# AIM OF THE EXERCISE:
Begin at the line containing "[0:11.00-0:12.00]" and restate it and each line after it exactly, up to and including the last line below. Leave pictures out.

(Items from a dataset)
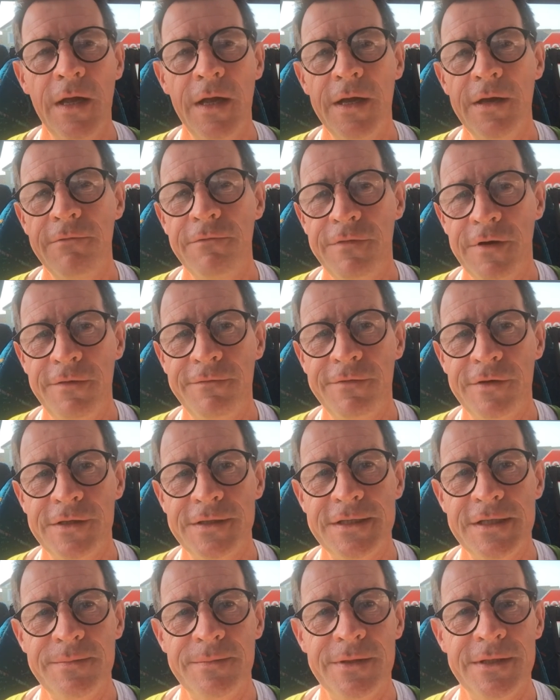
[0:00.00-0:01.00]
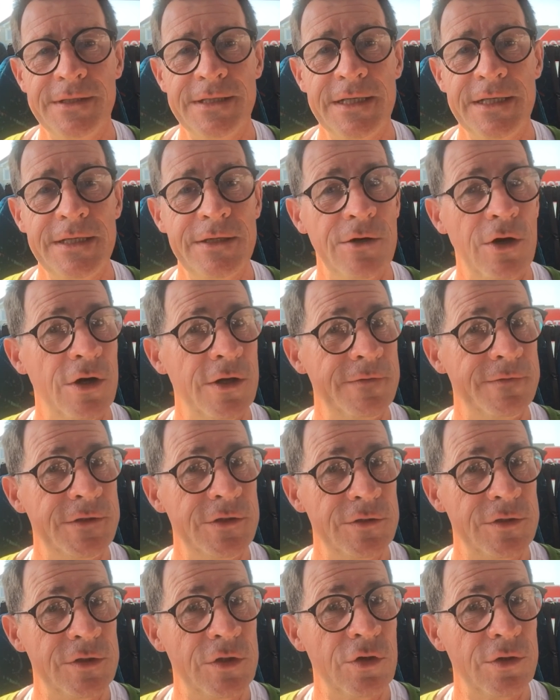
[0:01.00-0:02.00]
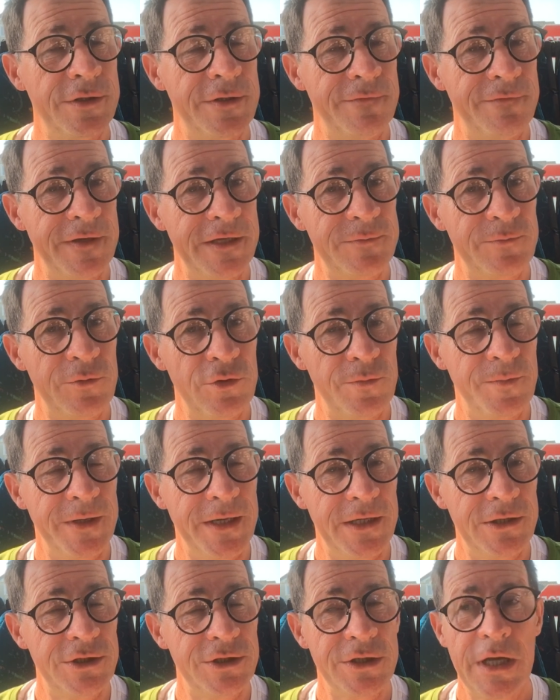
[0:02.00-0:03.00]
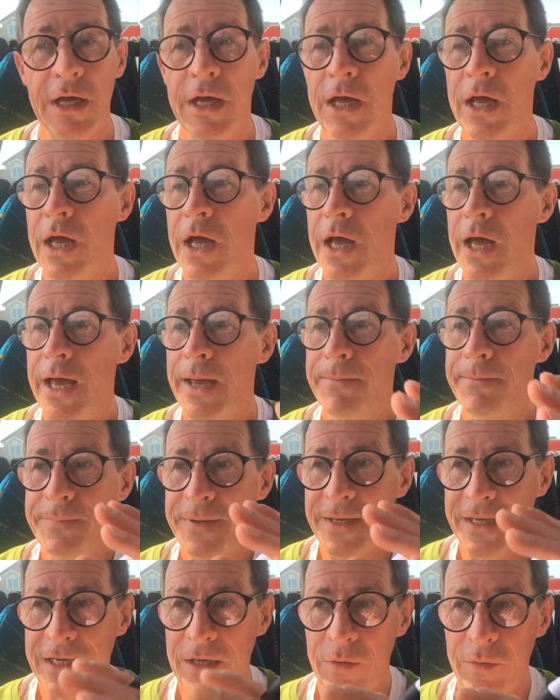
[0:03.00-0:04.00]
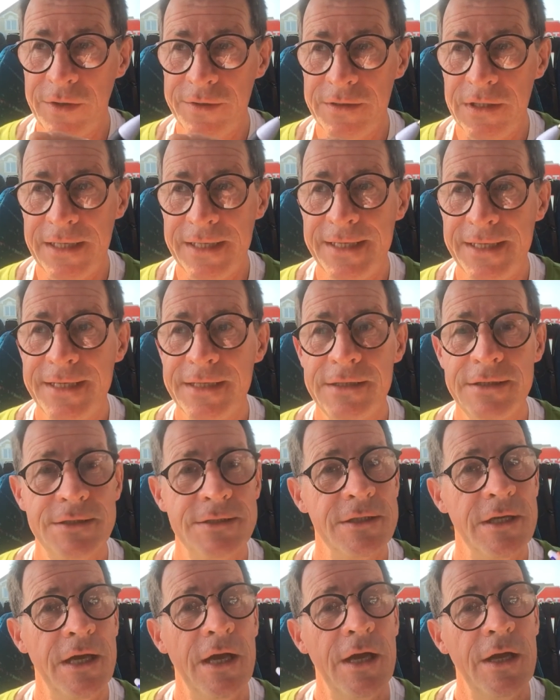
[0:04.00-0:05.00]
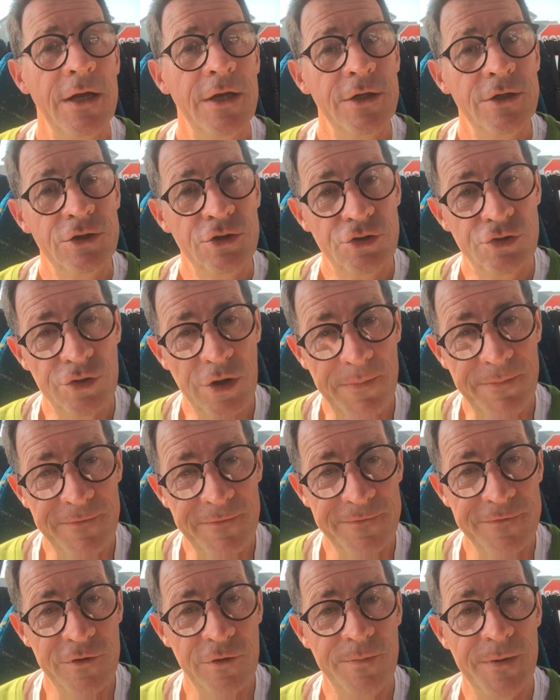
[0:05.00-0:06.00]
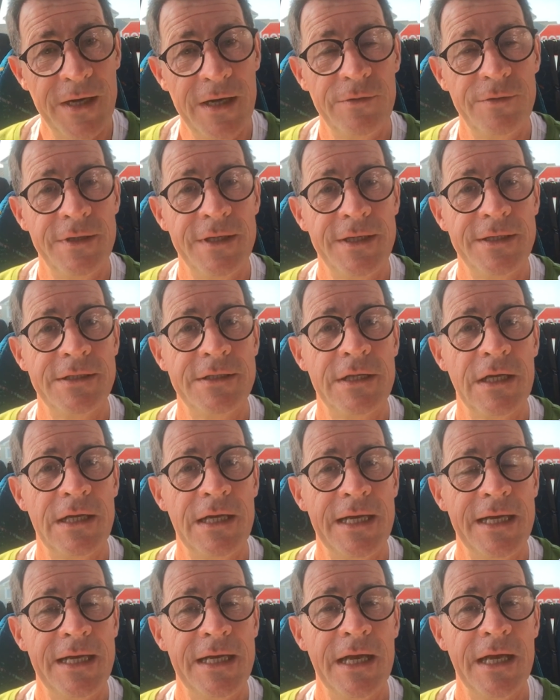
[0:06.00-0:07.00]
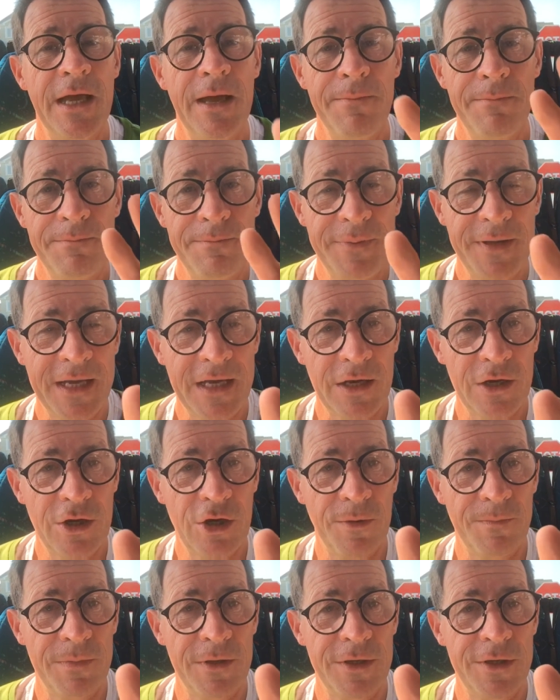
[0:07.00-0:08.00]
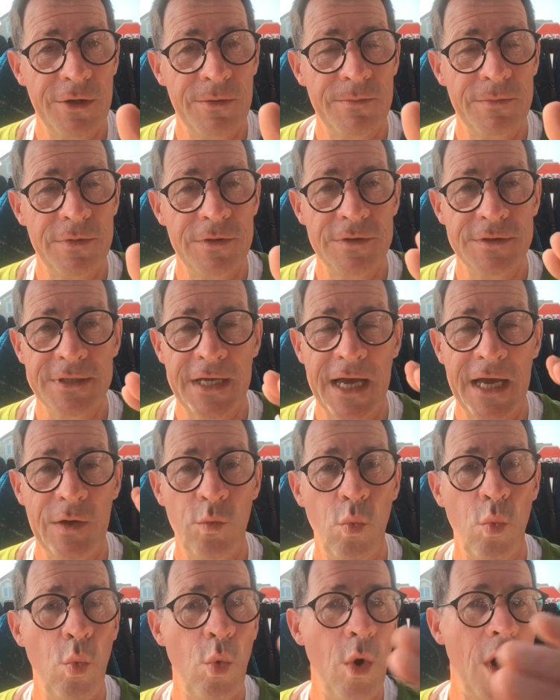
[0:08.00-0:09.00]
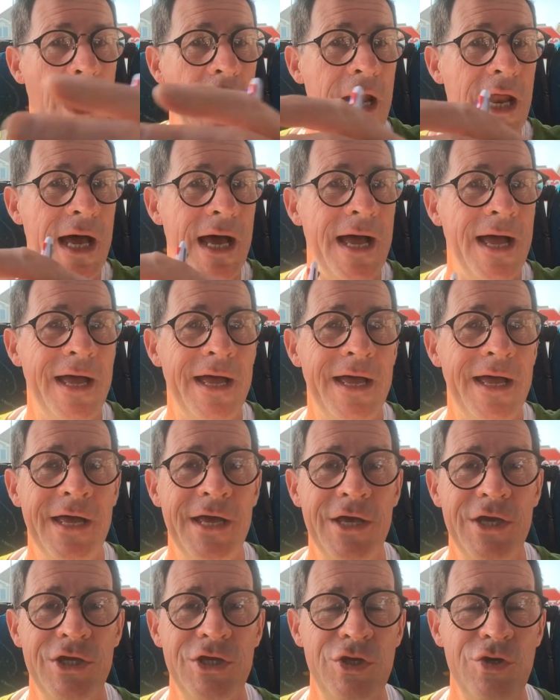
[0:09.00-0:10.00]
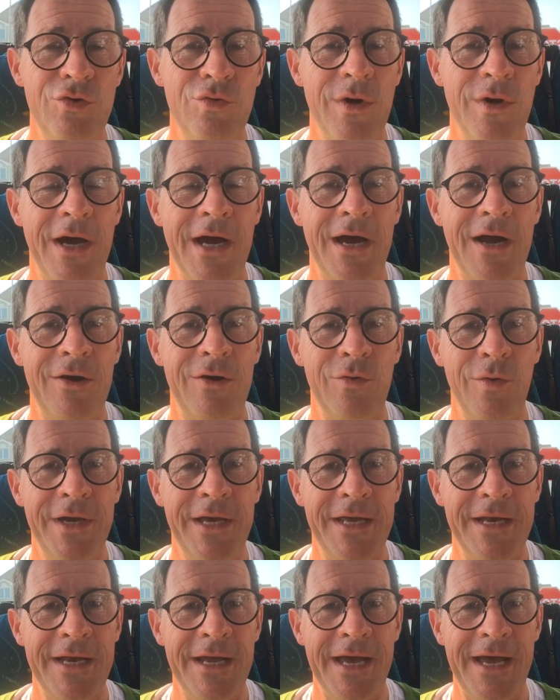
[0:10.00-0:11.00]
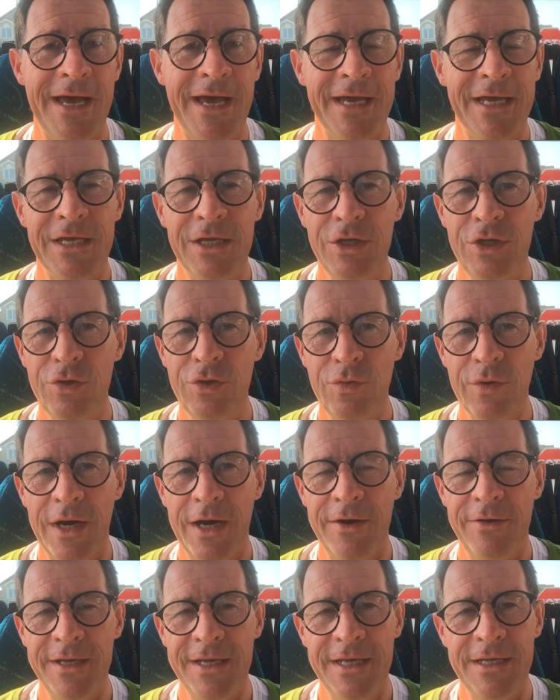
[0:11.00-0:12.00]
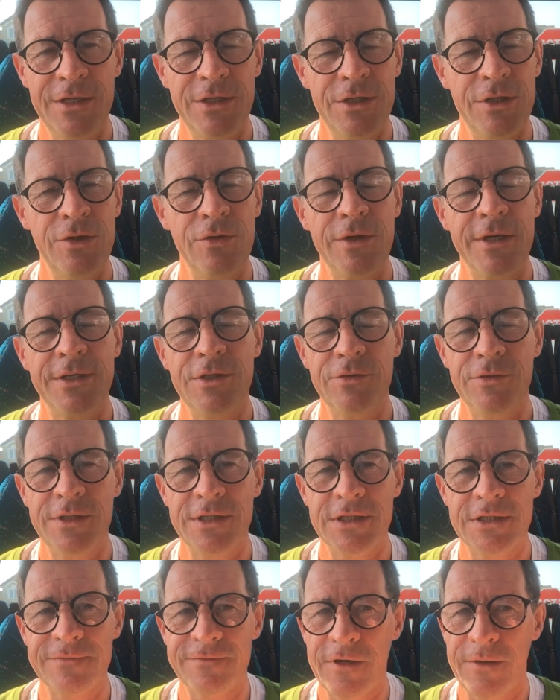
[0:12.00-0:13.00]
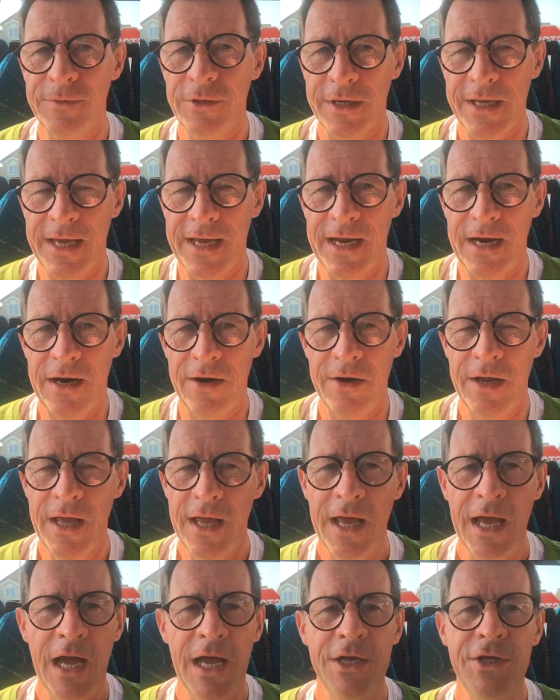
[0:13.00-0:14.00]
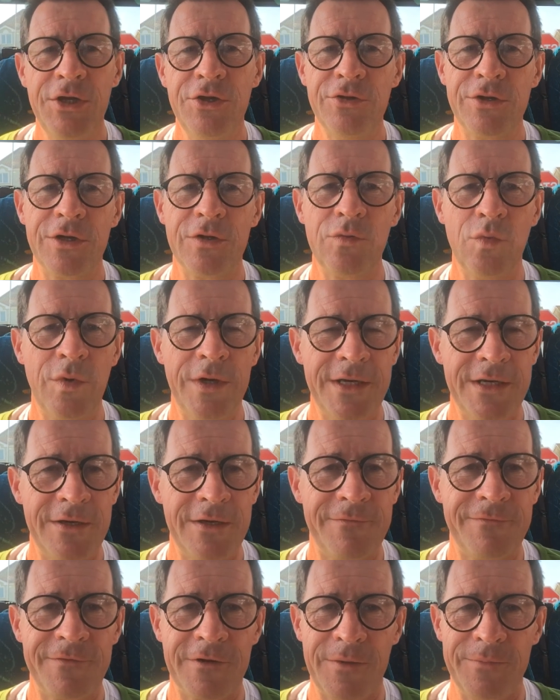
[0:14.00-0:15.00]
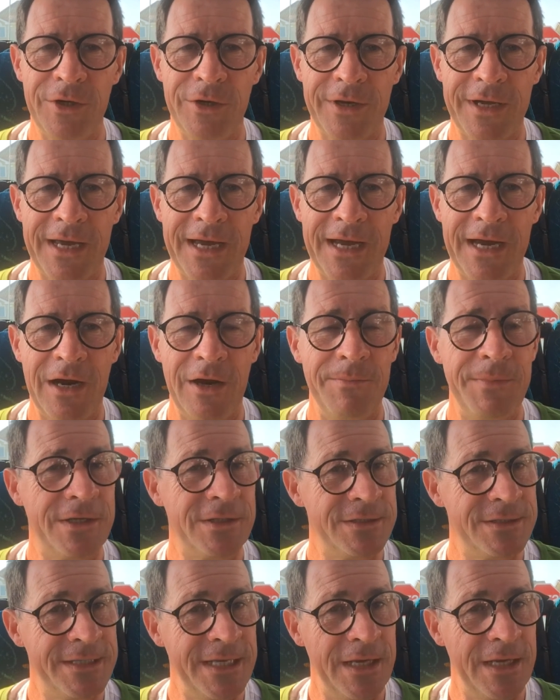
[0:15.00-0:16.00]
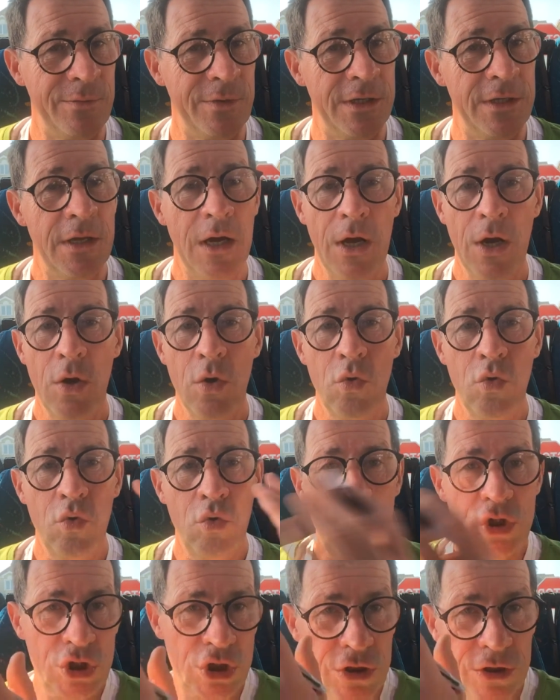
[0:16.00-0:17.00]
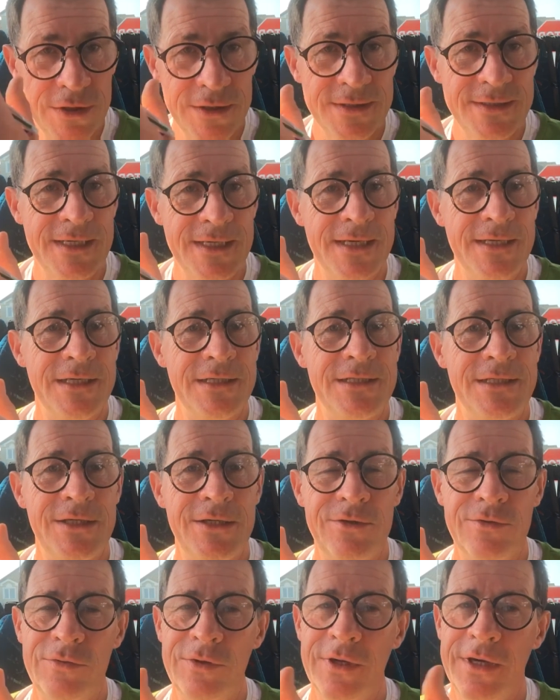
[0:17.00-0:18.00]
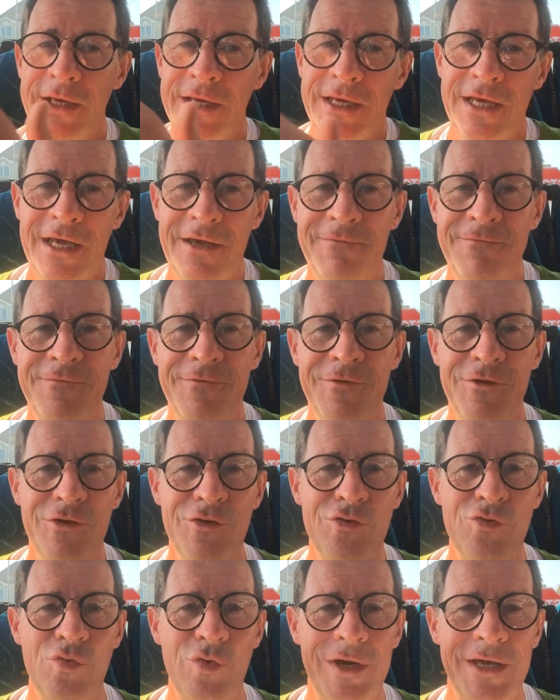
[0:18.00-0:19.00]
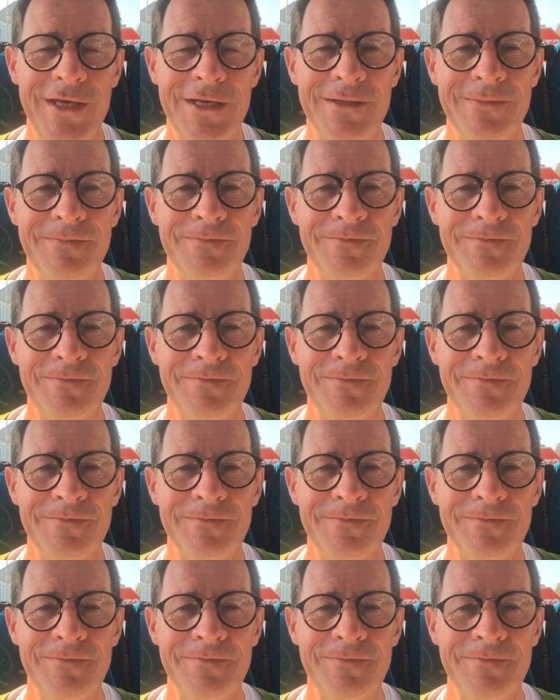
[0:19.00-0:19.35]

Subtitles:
Very, very simple indeed. All you have to do is go to the Facebook page, pick out where the link is, drop a few pound into the link, pick a couple of numbers, and voila! You are away in a hack. You are in. You can do this from your car, and you can win it from your car, because they will whoosh, send it to you if you win,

# YOUR RESPONSE:
[0:11.00-0:12.00]
[0:12.00-0:13.00]
[0:13.00-0:14.00]
[0:14.00-0:15.00]
[0:15.00-0:16.00]
[0:16.00-0:17.00]
[0:17.00-0:18.00]
[0:18.00-0:19.00]
[0:19.00-0:19.35]

Subtitles:
Very, very simple indeed. All you have to do is go to the Facebook page, pick out where the link is, drop a few pound into the link, pick a couple of numbers, and voila! You are away in a hack. You are in. You can do this from your car, and you can win it from your car, because they will whoosh, send it to you if you win,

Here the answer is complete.